Following the effective date of the Merger, the Exercise Price and the
number of shares purchasable upon exercise of the Warrants, as adjusted
pursuant to the provisions hereof, shall be subject to those subsequent
adjustments required by the provisions of the Warrant as a result of an
applicable corporate action which occurs following the effective date of the
Merger.
IN WITNESS WHEREOF, EduLink, Inc. has caused this Amendment to the
Warrants to be signed by its duly authorized officer and is dated as of
September 15, 1999.
EDULINK, INC.
By: ________________________
XXXXXXX XXXXXXXXX, CEO
2.
EXHIBIT 4.4
AMENDMENT
Reference is made to the following Common Stock Purchase Warrants
(hereinafter collectively referred to as "Warrants") issued by EduLink, Inc. to
Xxxxxx X. Xxxxxxxx ("Holder") as of August 15, 1997:
(1) One Common Stock Purchase Warrants, each of which grants to the Holder
the right to purchase 100,000 Warrant Shares (as such term is defined
in such Warrants) at a per share Exercise Price (as such term is
defined in such Warrants) of $3.50;
(2) One Common Stock Purchase Warrants, each of which grants to the Holder
the right to purchase 200,000 Warrant Shares at a per share Exercise
Price of $5.00;
(3) One Common Stock Purchase Warrants, each of which grants to the Holder
the right to purchase 200,000 Warrant Shares at a per share Exercise
Price of $7.00.
Notwithstanding the provisions of the Warrants to the contrary, Company
agrees that the Exercise Price of each Warrant described herein shall be
reduced to Twenty Five Cents ($.25) per share, effective as of the date hereof.
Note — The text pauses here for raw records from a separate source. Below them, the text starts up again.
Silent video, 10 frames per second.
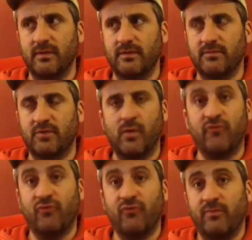going
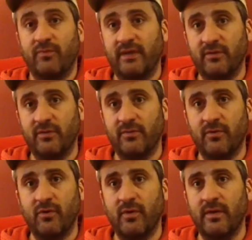to a play group or
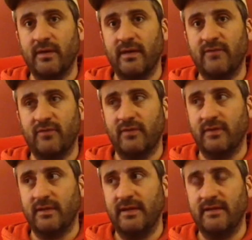going into
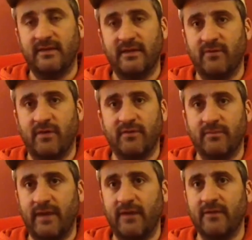like anything involving
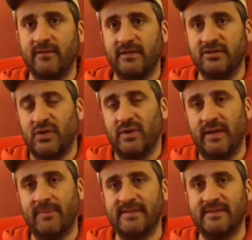parenting and showing
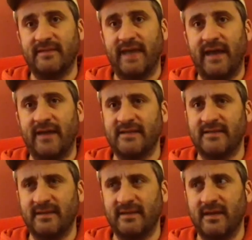up as a dad. Cause I think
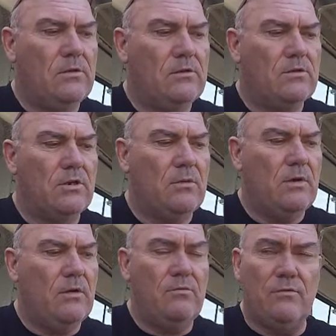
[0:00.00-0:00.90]
So
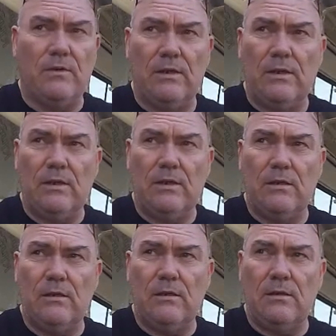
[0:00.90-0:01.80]
hopefully
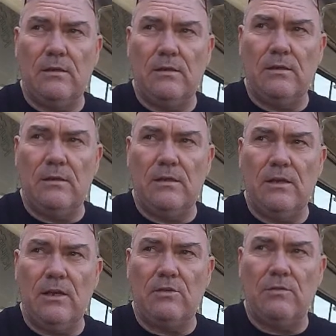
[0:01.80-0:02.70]
in the
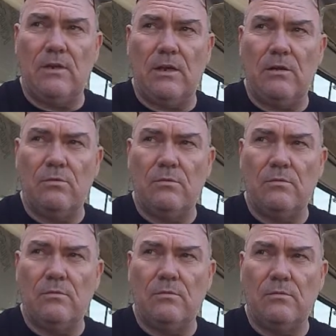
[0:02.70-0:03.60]
next video
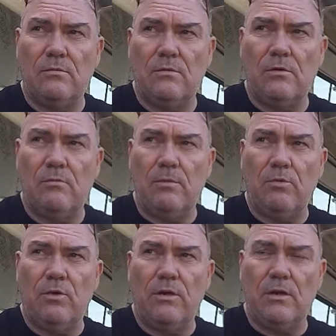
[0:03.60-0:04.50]
I'll be
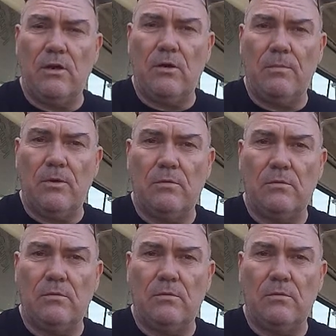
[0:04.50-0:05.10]
putting the carpet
IN WITNESS WHEREOF, EduLink, Inc. has caused this Amendment to the
Warrants to be signed by its duly authorized officer and is dated as of
September 15, 1999.
EDULINK, INC.
By: /s/ Xxxxxxx Xxxxxxxxx
-------------------------
XXXXXXX XXXXXXXXX, CEO
EXHIBIT 4.5
THIS WARRANT HAS NOT BEEN REGISTERED UNDER THE SECURITIES ACT OF 1933 AS
AMENDED, OR UNDER THE SECURITIES LAWS OF ANY STATE. THIS WARRANT MAY NOT BE
SOLD OR TRANSFERRED IN THE ABSENCE OF AN EFFECTIVE REGISTRATION STATEMENT UNDER
THE SECURITIES ACT OF 1933, AS AMENDED AND SUCH REGISTRATION OR QUALIFICATION
AS MAY BE NECESSARY UNDER THE SECURITIES LAWS OF ANY STATE, OR AN OPTION OF
COUNSEL SATISFACTORY TO THE COMPANY THAT SUCH REGISTRATION OR QUALIFICATION IS
NOT REQUIRED.
Warrant No. DT 50,000 Shares
COMMON STOCK PURCHASE WARRANT
EDULINK, INC.
September 15, 1999
EduLink, Inc., a California corporation (the "Company"), for value
received hereby grants to Xxxxxxx Xxxxxx, an individual, or his registered
assigns ("Holder") under the terms herein, the right to purchase 50,000 shares
of the Company's common stock (the "Common Stock") for $0.25 per share (the
"Exercise Price"). (The Common Stock acquirable upon exercise hereof is
referred to herein as the "Warrant Shares.")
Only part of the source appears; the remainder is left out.